**DIRECTIONS FOR THIS TASK**
Retype the entries exactly, but skip the pictures.

**Dataset records**

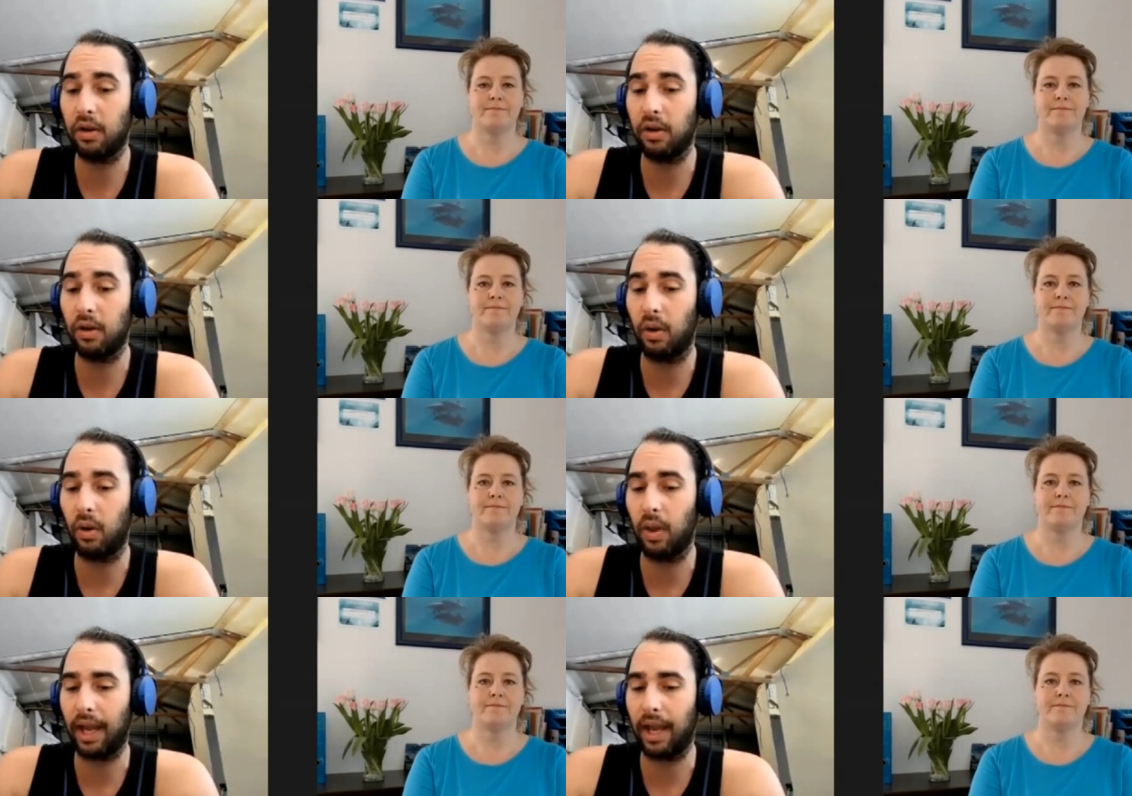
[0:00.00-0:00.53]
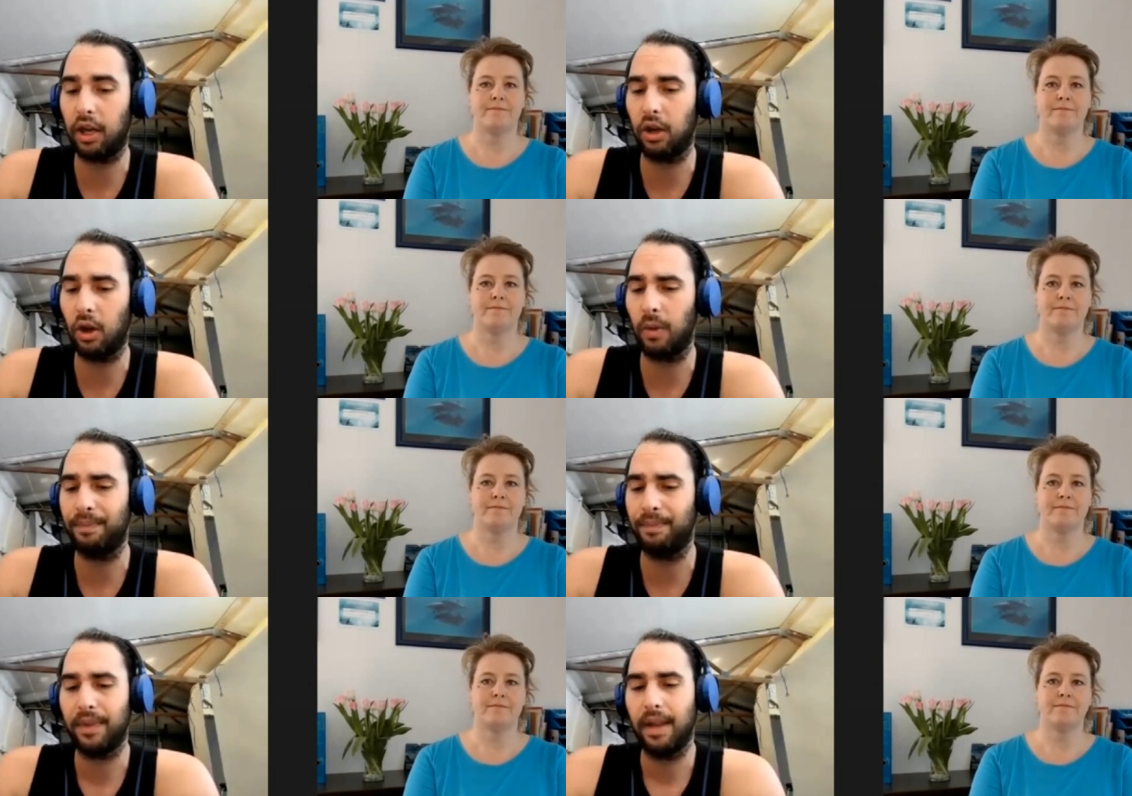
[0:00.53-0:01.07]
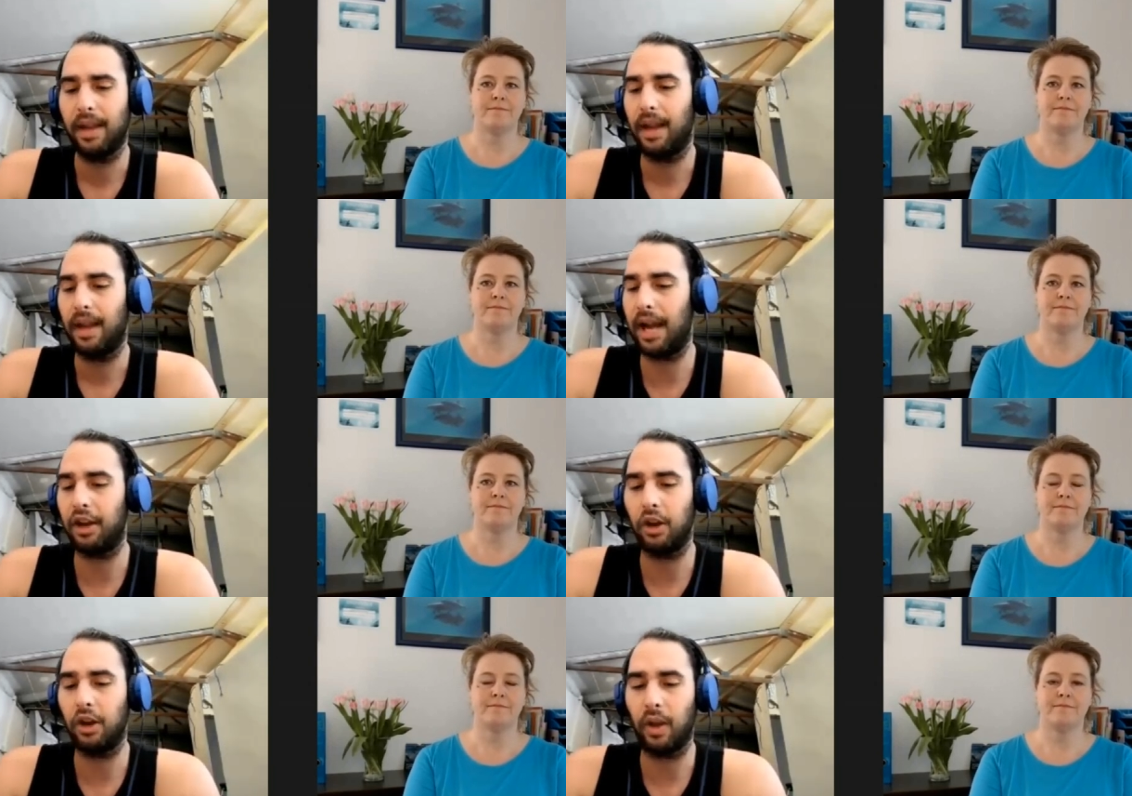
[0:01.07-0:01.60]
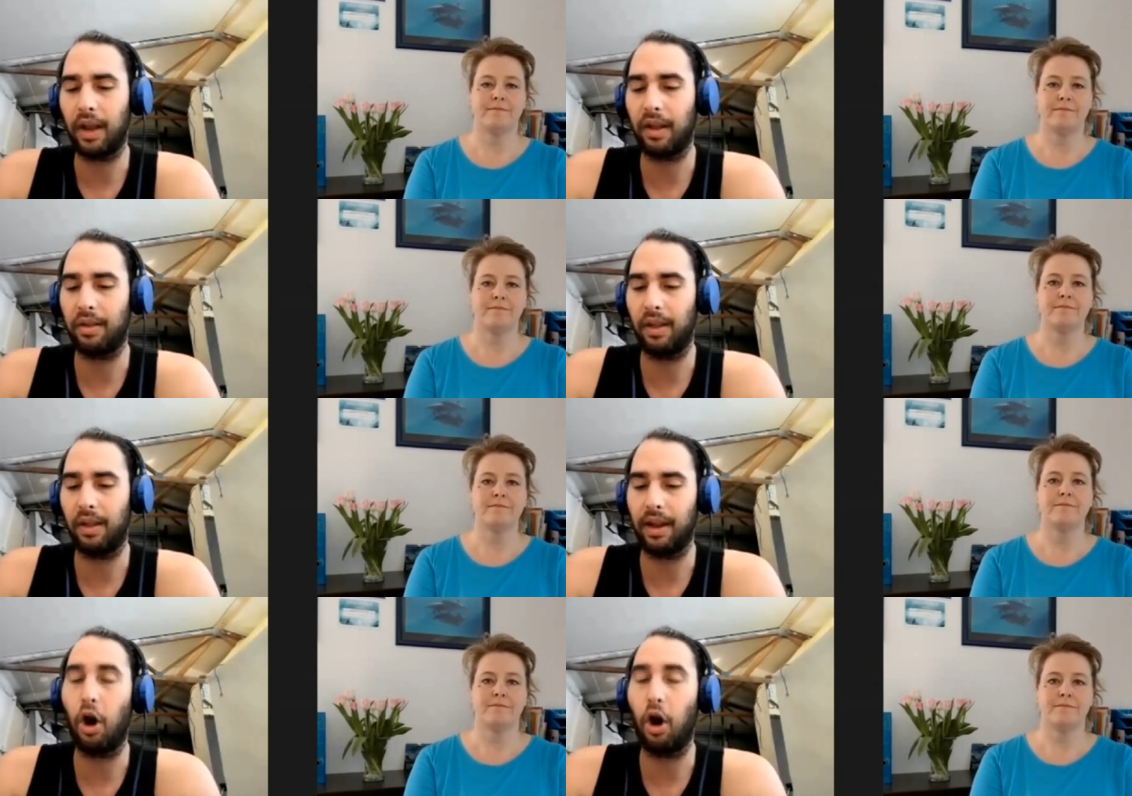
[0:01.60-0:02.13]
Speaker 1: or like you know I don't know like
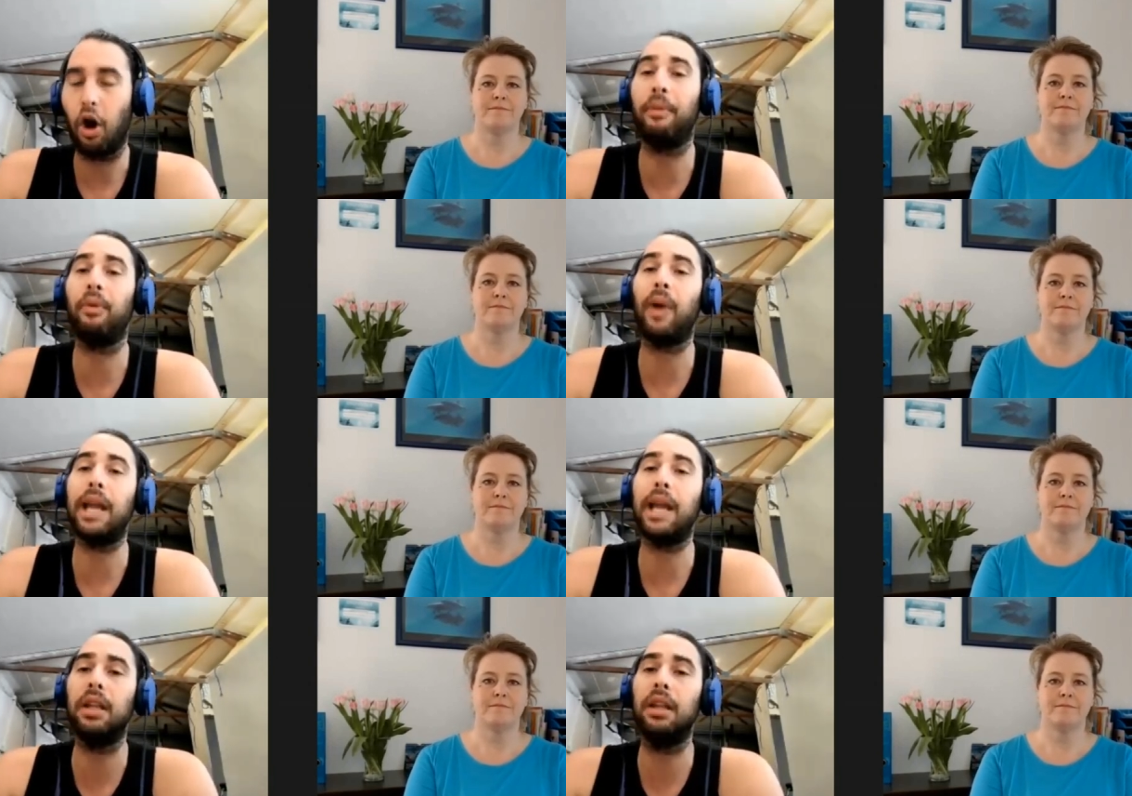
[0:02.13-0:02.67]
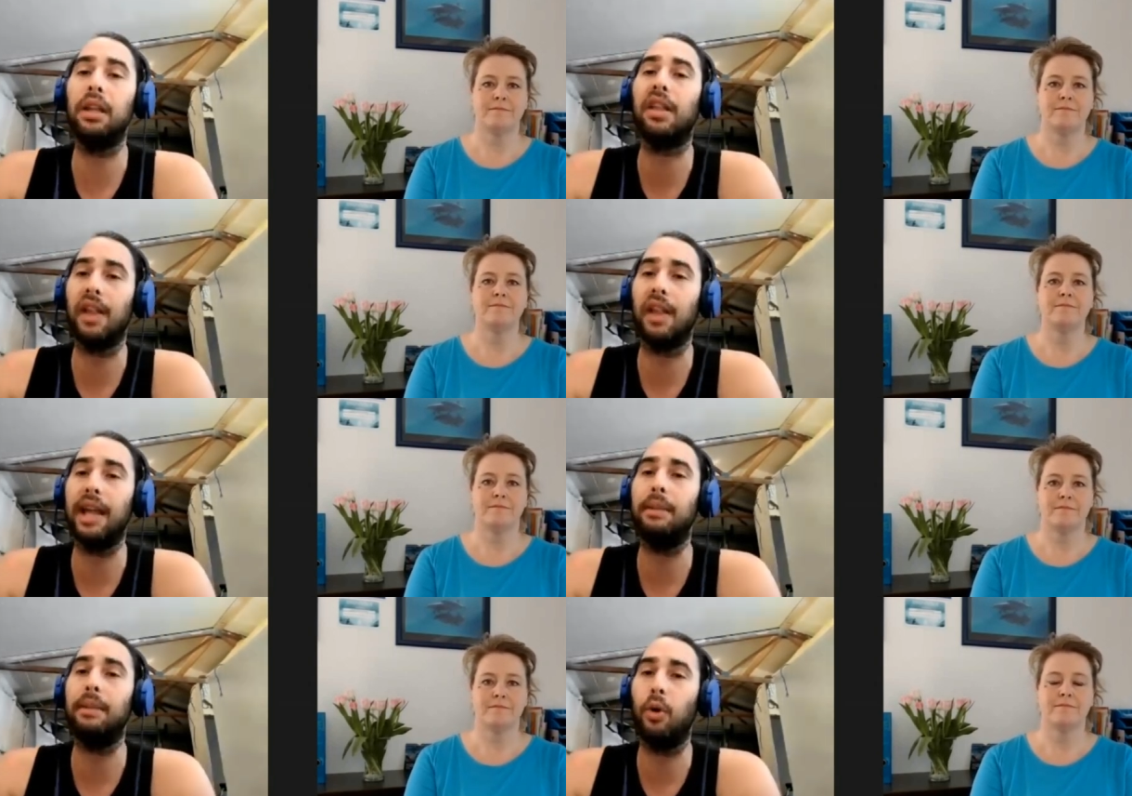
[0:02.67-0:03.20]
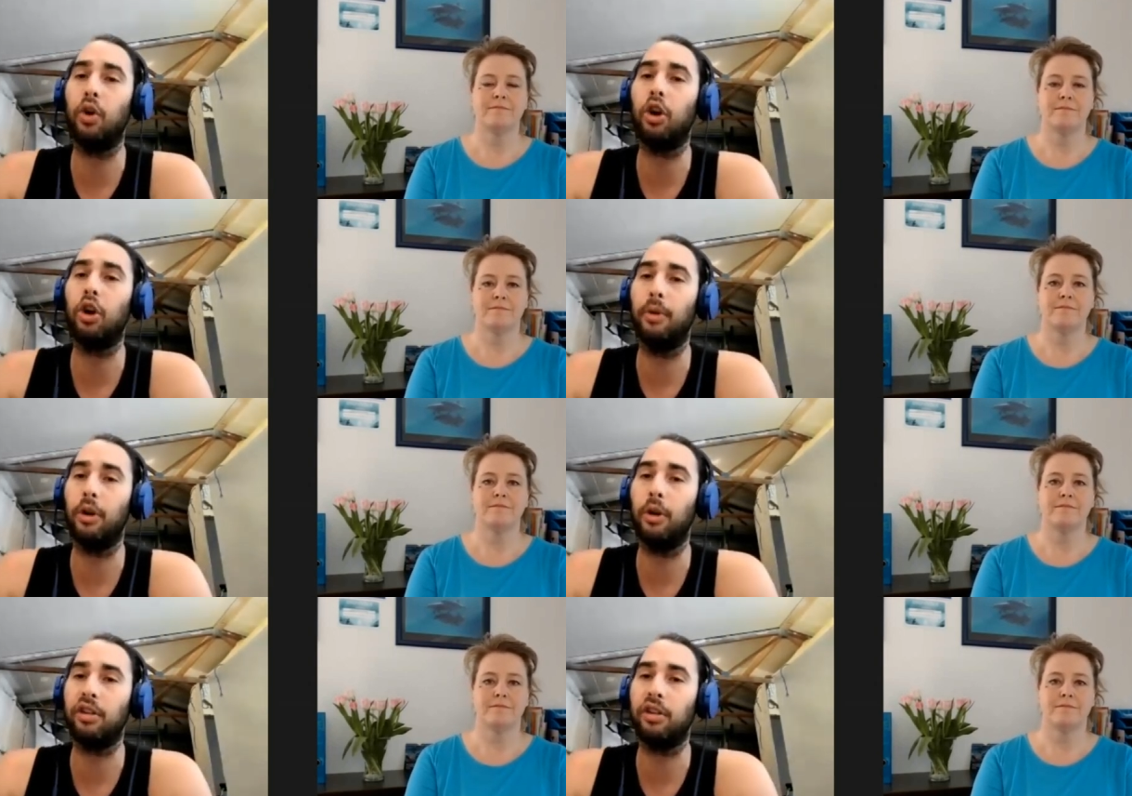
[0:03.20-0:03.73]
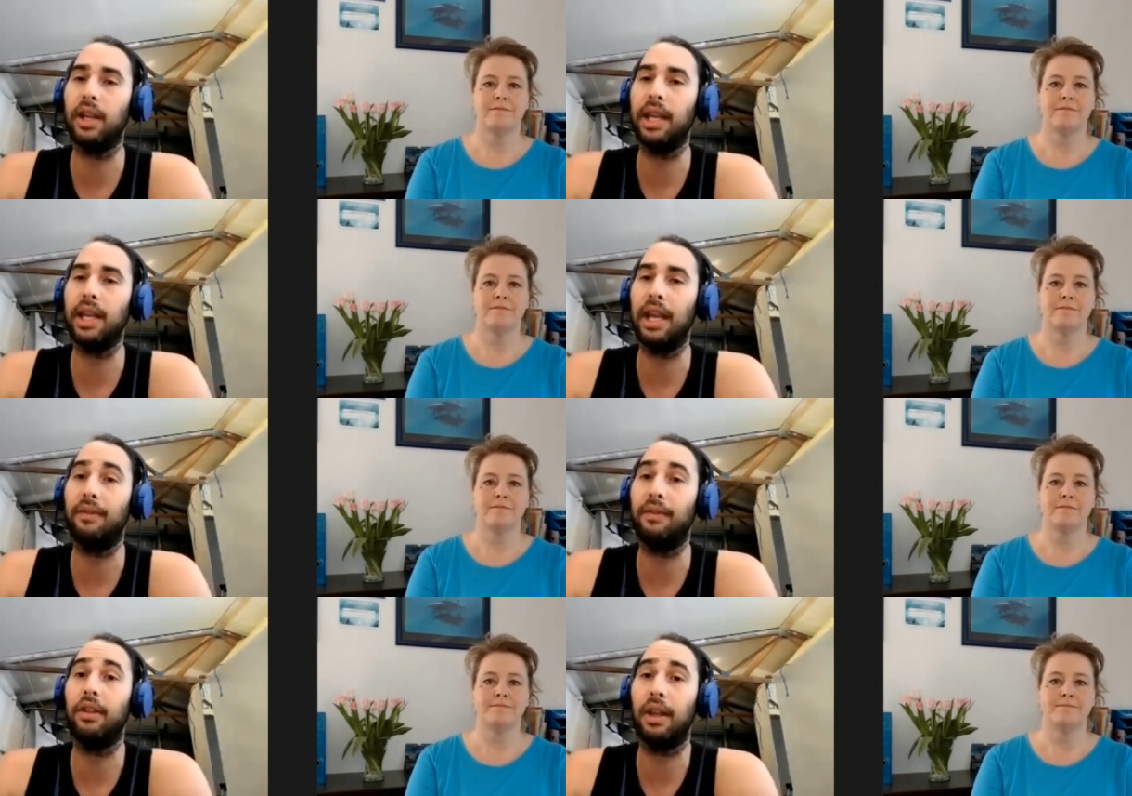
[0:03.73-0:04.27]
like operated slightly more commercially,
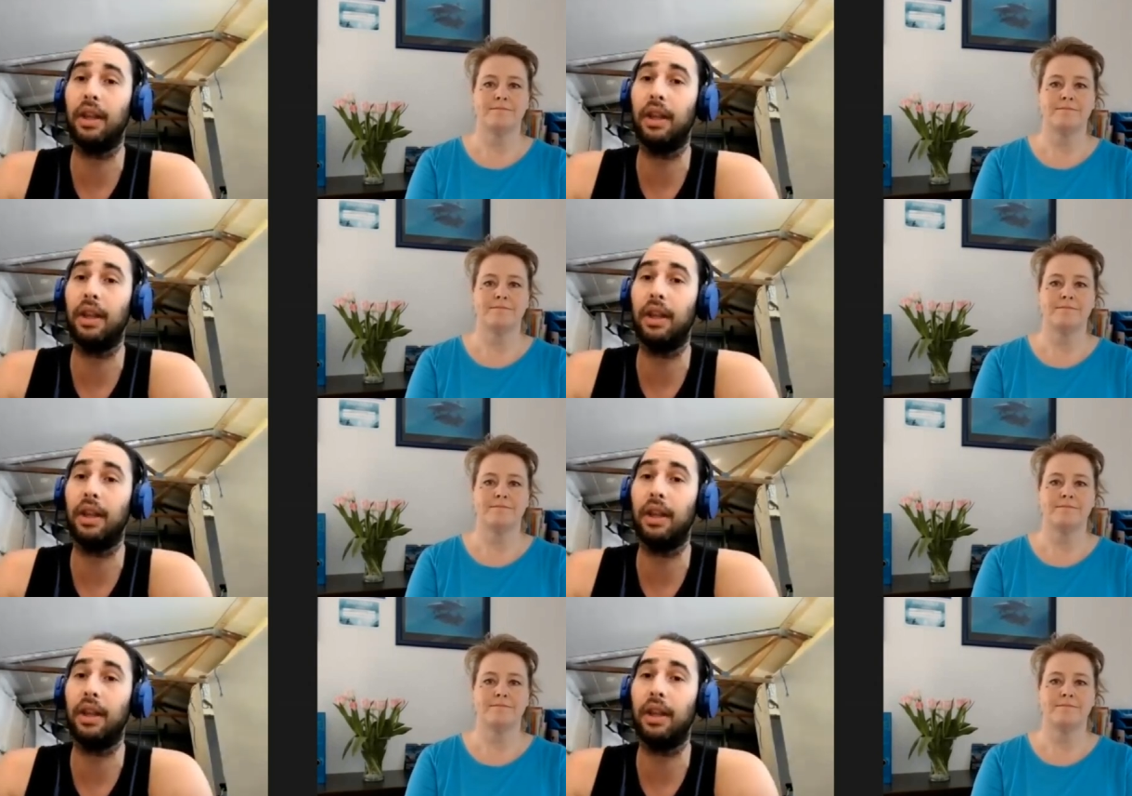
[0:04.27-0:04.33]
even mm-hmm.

**FINISHED TASK**
[0:00.00-0:00.53]
[0:00.53-0:01.07]
[0:01.07-0:01.60]
[0:01.60-0:02.13]
Speaker 1: or like you know I don't know like
[0:02.13-0:02.67]
[0:02.67-0:03.20]
[0:03.20-0:03.73]
[0:03.73-0:04.27]
like operated slightly more commercially,
[0:04.27-0:04.33]
even mm-hmm.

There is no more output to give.